* **Problem to solve**:
Find the line containing "[00:00:01.65]". Retype it and every later line of the records exactly, leaving out pictures.

* **Excerpted data**:
——————————
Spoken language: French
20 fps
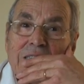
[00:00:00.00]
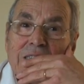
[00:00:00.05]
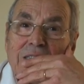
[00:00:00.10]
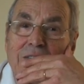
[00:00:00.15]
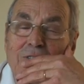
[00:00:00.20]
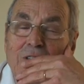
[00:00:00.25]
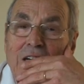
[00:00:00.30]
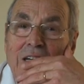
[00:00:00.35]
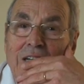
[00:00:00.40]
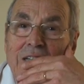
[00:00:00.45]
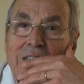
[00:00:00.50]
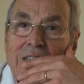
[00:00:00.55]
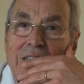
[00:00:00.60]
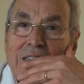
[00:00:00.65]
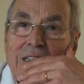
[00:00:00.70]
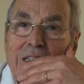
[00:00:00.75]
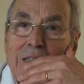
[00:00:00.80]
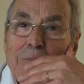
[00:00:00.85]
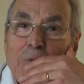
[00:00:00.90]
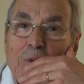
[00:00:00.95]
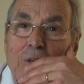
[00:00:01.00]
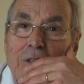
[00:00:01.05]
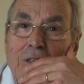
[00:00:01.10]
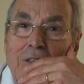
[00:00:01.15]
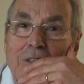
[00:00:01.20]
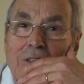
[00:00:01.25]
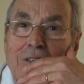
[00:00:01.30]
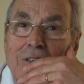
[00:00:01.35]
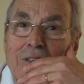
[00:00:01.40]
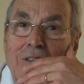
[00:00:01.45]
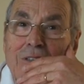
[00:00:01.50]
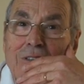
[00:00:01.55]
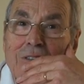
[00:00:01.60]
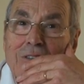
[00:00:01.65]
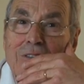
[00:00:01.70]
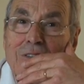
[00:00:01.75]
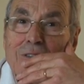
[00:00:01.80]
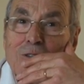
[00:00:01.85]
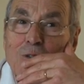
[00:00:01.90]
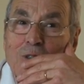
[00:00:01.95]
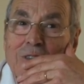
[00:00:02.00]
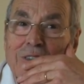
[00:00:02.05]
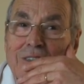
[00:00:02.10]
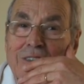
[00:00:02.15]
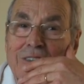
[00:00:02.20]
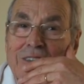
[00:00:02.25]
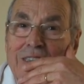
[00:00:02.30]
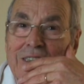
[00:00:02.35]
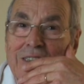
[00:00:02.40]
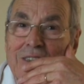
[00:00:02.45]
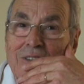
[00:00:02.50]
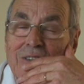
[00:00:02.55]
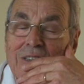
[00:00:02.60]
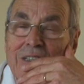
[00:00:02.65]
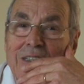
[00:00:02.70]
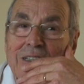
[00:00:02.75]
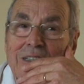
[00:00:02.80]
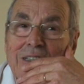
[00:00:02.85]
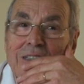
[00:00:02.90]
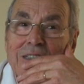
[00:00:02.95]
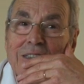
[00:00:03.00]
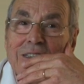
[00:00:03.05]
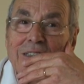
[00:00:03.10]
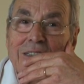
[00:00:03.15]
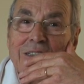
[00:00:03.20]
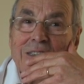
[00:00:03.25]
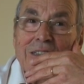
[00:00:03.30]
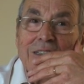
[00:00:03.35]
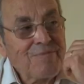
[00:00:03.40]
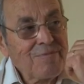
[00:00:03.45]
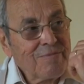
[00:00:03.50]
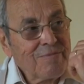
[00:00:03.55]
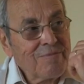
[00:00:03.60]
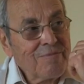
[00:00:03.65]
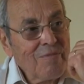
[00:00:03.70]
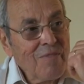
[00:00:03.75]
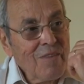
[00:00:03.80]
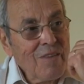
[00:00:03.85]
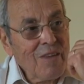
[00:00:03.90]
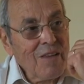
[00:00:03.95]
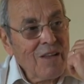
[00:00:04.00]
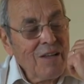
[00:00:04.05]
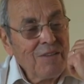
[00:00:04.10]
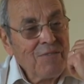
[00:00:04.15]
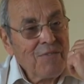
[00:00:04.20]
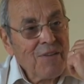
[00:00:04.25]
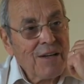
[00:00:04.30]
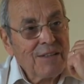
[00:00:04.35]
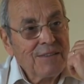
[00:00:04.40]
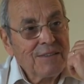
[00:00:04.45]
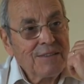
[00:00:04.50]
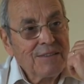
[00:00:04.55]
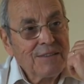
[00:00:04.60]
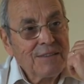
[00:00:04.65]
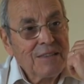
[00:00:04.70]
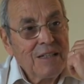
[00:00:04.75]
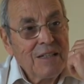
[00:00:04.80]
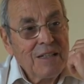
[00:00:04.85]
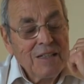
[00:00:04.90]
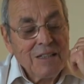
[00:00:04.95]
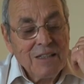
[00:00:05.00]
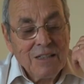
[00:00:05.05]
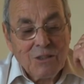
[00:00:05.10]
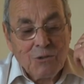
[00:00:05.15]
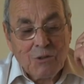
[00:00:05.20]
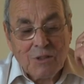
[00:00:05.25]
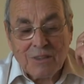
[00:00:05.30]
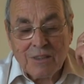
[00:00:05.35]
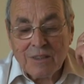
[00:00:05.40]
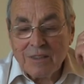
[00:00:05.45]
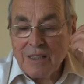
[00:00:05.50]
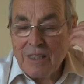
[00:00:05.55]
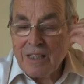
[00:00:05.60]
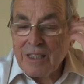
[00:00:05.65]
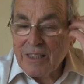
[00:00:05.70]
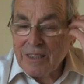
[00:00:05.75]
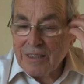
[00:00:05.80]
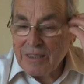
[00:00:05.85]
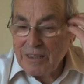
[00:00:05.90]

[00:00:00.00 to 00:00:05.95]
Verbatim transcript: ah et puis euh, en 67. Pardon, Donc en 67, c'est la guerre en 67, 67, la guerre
——————————
* **Result of the task**:
[00:00:01.65]
[00:00:01.70]
[00:00:01.75]
[00:00:01.80]
[00:00:01.85]
[00:00:01.90]
[00:00:01.95]
[00:00:02.00]
[00:00:02.05]
[00:00:02.10]
[00:00:02.15]
[00:00:02.20]
[00:00:02.25]
[00:00:02.30]
[00:00:02.35]
[00:00:02.40]
[00:00:02.45]
[00:00:02.50]
[00:00:02.55]
[00:00:02.60]
[00:00:02.65]
[00:00:02.70]
[00:00:02.75]
[00:00:02.80]
[00:00:02.85]
[00:00:02.90]
[00:00:02.95]
[00:00:03.00]
[00:00:03.05]
[00:00:03.10]
[00:00:03.15]
[00:00:03.20]
[00:00:03.25]
[00:00:03.30]
[00:00:03.35]
[00:00:03.40]
[00:00:03.45]
[00:00:03.50]
[00:00:03.55]
[00:00:03.60]
[00:00:03.65]
[00:00:03.70]
[00:00:03.75]
[00:00:03.80]
[00:00:03.85]
[00:00:03.90]
[00:00:03.95]
[00:00:04.00]
[00:00:04.05]
[00:00:04.10]
[00:00:04.15]
[00:00:04.20]
[00:00:04.25]
[00:00:04.30]
[00:00:04.35]
[00:00:04.40]
[00:00:04.45]
[00:00:04.50]
[00:00:04.55]
[00:00:04.60]
[00:00:04.65]
[00:00:04.70]
[00:00:04.75]
[00:00:04.80]
[00:00:04.85]
[00:00:04.90]
[00:00:04.95]
[00:00:05.00]
[00:00:05.05]
[00:00:05.10]
[00:00:05.15]
[00:00:05.20]
[00:00:05.25]
[00:00:05.30]
[00:00:05.35]
[00:00:05.40]
[00:00:05.45]
[00:00:05.50]
[00:00:05.55]
[00:00:05.60]
[00:00:05.65]
[00:00:05.70]
[00:00:05.75]
[00:00:05.80]
[00:00:05.85]
[00:00:05.90]

[00:00:00.00 to 00:00:05.95]
Verbatim transcript: ah et puis euh, en 67. Pardon, Donc en 67, c'est la guerre en 67, 67, la guerre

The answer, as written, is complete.